About 100 µg of CXE15 was subjected to trypsin digestion, and then dried in speedvac for 18 h to a dry powder, which resulted in dried peptides. Thus obtained dried peptides were reconstituted in a solution containing 5% (v/v) acetonitrile and 0.1% (v/v) formic acid and analysed on the Orbitrap Fusion Lumos mass spectrometer (ThermoFisher Scientific) coupled to a Vanquish Neo nano HPLC system (Thermo Scientific). The peptide samples were loaded onto an PEPMAP NEO C18 trap column (300 µm × 5 mm, 5 µm; Thermo Scientific) and resolved on a PepMap RSLC C18 analytical column (2 µm, 100 A, 75 µm × 25 cm; Thermo Scientific) at a flow rate of 250 nL/min over a 60 min gradient. Water with 0.1% FA (solvent A) and 95% ACN with 0.1% FA (solvent B) were used as mobile phases.
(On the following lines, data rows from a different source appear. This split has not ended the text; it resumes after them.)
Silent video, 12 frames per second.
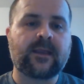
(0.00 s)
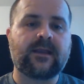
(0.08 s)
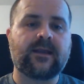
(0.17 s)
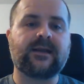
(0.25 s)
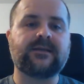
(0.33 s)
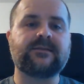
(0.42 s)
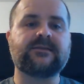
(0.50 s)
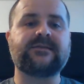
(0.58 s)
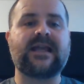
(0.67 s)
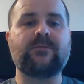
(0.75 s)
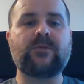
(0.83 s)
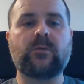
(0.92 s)
and
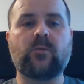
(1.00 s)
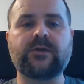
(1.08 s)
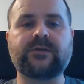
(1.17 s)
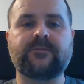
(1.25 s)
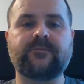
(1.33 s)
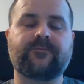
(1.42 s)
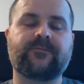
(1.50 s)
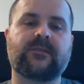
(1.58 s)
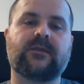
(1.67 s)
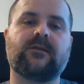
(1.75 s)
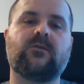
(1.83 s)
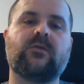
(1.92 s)
David Wood,
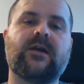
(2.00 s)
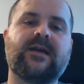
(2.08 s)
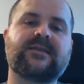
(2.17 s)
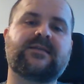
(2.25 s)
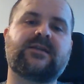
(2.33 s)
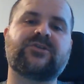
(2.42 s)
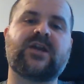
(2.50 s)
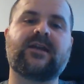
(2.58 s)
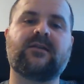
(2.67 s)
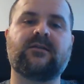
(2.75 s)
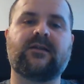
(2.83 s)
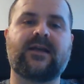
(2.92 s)
who has the
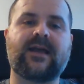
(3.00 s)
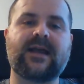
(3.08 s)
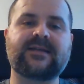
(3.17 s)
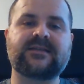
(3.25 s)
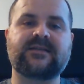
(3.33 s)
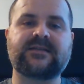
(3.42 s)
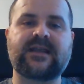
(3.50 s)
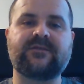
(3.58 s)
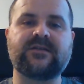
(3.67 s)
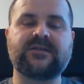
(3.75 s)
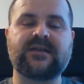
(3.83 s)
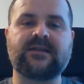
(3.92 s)
channel Acts
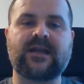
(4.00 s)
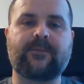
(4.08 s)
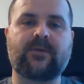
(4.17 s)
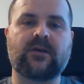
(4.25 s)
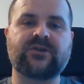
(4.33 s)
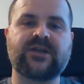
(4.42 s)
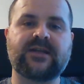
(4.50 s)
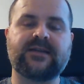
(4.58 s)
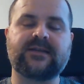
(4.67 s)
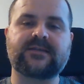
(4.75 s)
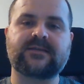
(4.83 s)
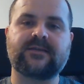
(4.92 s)
17
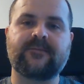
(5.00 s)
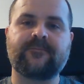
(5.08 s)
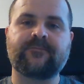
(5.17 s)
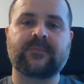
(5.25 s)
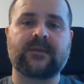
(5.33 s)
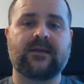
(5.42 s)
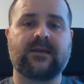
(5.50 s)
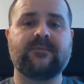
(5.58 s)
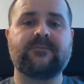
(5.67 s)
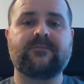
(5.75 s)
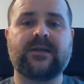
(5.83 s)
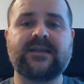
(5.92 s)
Apologetics.
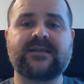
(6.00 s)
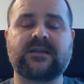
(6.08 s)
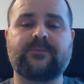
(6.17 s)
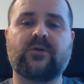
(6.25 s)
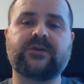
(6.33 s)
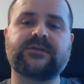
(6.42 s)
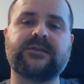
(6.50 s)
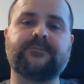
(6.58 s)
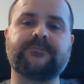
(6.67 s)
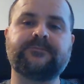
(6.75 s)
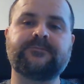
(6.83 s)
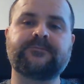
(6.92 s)
And please support
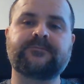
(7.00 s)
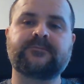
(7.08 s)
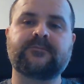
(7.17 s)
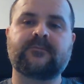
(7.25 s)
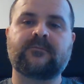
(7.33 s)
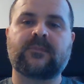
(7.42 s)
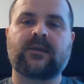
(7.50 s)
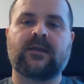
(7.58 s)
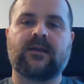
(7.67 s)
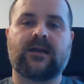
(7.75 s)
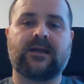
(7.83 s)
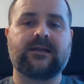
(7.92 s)
them.
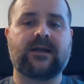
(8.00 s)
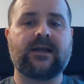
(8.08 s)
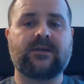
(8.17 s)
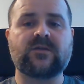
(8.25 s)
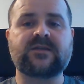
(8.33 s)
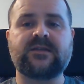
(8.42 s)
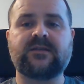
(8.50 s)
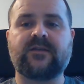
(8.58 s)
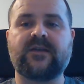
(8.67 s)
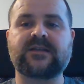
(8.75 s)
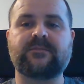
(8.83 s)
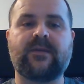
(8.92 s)
I consider
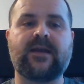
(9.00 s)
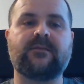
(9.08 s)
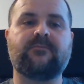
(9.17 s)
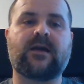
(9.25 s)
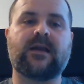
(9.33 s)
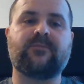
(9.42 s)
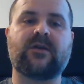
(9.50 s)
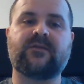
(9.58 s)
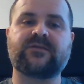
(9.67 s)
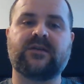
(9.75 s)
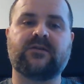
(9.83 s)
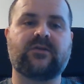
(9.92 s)
these men my
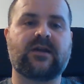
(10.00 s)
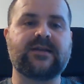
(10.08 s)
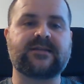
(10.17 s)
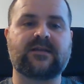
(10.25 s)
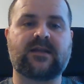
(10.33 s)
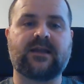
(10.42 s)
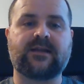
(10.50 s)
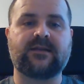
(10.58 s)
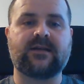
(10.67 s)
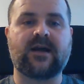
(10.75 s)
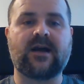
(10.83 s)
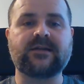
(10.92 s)
brothers in Christ, and I can
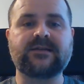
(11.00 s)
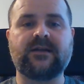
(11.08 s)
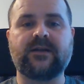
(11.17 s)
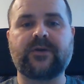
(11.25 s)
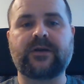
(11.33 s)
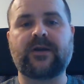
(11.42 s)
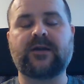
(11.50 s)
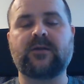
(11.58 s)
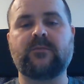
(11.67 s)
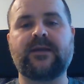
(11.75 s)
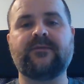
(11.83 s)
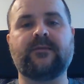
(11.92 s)
heartily
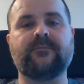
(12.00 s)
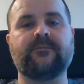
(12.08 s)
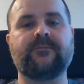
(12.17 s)
recommend them.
The peptides were eluted from the column over a 50 min multistep gradient using 2–40% of solvent B followed by 1 min gradient to 95% B. The column was then maintained at 95% B for another 8 min to ensure elution of all the peptides before final equilibration with 2% B.

The spray was initiated by applying 1900 V to the EASY-Spray emitter and the data were acquired under the control of Xcalibur software in a data-dependent mode using top speed and 3 s duration per cycle. The Orbitrap was operated in positive ionisation mode, using the lock mass option (reference ion at m/z 445.120025) to ensure more accurate mass measurements in FTMS mode. The survey scan was recorded covering the m/z ranges from 350 to 1500 Th in profile mode with a resolution set to 60,000. The automatic gain control (AGC) target was set to standard and the maximum injection time was set to 50 ms. The most intense ions with charge state 2+ to 5+ were selected for fragmentation using HCD with a fixed collision energy mode. The HCD collision energy was set to 30% and the precursor ions were isolated using a 1.6 Th window. The AGC target was set to standard with a maximum injection time mode set to dynamic. The spectra were acquired using a 30,000 resolution.

Declaration of generative AI and AI-assisted technologies in the writing process

During the preparation of this work the authors used Copilot in order to improve the language in some passages. After using this tool/service, the authors reviewed and edited the content as needed and took full responsibility for the content of the publication.

Reporting summary

Further information on research design is available in the Nature Portfolio Reporting Summary linked to this article.